WHAT YOU SHOULD DO: Below are the records. Gather each line that holds "says".

Stored items:
--- START ---

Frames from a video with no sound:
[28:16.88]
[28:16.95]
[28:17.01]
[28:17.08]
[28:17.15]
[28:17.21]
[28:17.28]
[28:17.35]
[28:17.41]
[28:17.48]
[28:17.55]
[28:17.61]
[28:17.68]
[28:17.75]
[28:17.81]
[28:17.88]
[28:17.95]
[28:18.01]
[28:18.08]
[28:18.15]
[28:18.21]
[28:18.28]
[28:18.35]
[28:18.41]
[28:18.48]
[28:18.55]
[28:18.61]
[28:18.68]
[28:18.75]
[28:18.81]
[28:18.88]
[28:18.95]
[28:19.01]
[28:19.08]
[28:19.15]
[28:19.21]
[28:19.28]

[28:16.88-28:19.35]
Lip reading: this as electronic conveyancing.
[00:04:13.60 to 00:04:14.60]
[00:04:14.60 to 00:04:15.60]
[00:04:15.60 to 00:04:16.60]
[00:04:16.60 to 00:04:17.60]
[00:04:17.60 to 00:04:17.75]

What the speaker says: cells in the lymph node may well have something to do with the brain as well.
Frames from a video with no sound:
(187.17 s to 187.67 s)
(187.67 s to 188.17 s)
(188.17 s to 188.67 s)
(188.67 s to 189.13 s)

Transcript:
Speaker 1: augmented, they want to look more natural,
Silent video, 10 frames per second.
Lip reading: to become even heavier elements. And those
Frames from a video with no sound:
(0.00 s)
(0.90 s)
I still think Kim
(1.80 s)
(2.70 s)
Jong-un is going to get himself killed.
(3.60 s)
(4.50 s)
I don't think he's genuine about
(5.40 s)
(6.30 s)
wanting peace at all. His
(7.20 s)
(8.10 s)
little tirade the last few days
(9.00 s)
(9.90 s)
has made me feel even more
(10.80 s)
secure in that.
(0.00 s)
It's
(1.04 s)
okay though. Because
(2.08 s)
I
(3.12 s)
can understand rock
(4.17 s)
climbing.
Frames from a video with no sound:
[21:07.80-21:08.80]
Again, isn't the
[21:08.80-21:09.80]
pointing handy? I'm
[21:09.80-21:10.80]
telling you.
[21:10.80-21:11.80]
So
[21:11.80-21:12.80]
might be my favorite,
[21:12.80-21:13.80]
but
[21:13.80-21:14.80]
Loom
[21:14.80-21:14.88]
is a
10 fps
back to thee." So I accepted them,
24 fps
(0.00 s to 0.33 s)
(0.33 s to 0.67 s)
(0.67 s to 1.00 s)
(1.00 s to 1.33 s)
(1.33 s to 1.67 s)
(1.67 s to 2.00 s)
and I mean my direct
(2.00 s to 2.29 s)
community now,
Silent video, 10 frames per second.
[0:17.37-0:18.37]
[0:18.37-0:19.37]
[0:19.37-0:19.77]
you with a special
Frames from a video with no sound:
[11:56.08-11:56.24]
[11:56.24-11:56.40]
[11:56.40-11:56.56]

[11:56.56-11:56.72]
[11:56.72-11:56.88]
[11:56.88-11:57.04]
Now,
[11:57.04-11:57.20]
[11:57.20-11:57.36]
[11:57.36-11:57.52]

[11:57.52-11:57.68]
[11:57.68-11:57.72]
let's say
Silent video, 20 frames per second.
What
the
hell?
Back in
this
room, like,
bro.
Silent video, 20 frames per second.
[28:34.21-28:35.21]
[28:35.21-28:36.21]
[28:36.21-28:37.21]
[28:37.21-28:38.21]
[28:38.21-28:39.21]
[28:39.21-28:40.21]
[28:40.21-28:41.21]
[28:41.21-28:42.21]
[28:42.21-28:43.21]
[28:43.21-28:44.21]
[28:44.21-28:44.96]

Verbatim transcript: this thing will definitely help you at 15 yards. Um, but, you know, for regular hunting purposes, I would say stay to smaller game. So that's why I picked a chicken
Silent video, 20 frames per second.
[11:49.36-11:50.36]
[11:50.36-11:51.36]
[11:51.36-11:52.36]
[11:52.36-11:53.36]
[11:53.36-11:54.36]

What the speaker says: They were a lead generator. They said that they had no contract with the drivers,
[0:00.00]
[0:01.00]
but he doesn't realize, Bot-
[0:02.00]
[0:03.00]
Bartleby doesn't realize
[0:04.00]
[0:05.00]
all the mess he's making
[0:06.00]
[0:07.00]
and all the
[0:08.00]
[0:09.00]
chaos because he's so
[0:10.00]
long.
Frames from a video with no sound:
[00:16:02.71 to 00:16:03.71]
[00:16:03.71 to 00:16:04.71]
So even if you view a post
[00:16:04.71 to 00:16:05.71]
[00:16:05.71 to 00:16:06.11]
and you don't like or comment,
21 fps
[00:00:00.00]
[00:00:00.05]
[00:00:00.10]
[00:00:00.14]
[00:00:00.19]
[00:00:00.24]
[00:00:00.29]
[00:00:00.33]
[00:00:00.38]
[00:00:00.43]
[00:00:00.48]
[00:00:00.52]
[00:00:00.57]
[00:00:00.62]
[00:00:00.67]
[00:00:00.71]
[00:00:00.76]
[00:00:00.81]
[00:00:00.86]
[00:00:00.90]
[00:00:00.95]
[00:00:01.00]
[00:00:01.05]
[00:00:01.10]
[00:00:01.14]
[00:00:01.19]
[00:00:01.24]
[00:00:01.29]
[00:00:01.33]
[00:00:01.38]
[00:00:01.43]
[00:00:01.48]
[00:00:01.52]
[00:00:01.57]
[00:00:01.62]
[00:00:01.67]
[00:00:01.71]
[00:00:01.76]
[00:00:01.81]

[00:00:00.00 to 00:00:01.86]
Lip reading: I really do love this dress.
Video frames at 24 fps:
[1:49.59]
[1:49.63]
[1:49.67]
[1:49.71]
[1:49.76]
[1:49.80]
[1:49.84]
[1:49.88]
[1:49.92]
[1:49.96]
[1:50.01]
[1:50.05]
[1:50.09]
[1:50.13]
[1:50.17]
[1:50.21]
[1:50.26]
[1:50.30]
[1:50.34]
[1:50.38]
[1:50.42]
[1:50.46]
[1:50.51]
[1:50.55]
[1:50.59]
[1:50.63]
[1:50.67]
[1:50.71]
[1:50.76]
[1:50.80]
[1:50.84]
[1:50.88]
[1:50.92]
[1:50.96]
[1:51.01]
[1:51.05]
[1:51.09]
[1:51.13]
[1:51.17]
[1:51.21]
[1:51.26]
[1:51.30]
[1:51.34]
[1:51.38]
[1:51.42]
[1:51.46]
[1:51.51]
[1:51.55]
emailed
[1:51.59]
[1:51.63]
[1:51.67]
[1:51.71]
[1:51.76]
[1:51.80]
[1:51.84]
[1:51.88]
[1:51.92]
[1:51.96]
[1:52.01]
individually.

--- END ---

ANSWER TO THIS TASK:
What the speaker says: cells in the lymph node may well have something to do with the brain as well.
What the speaker says: They were a lead generator. They said that they had no contract with the drivers,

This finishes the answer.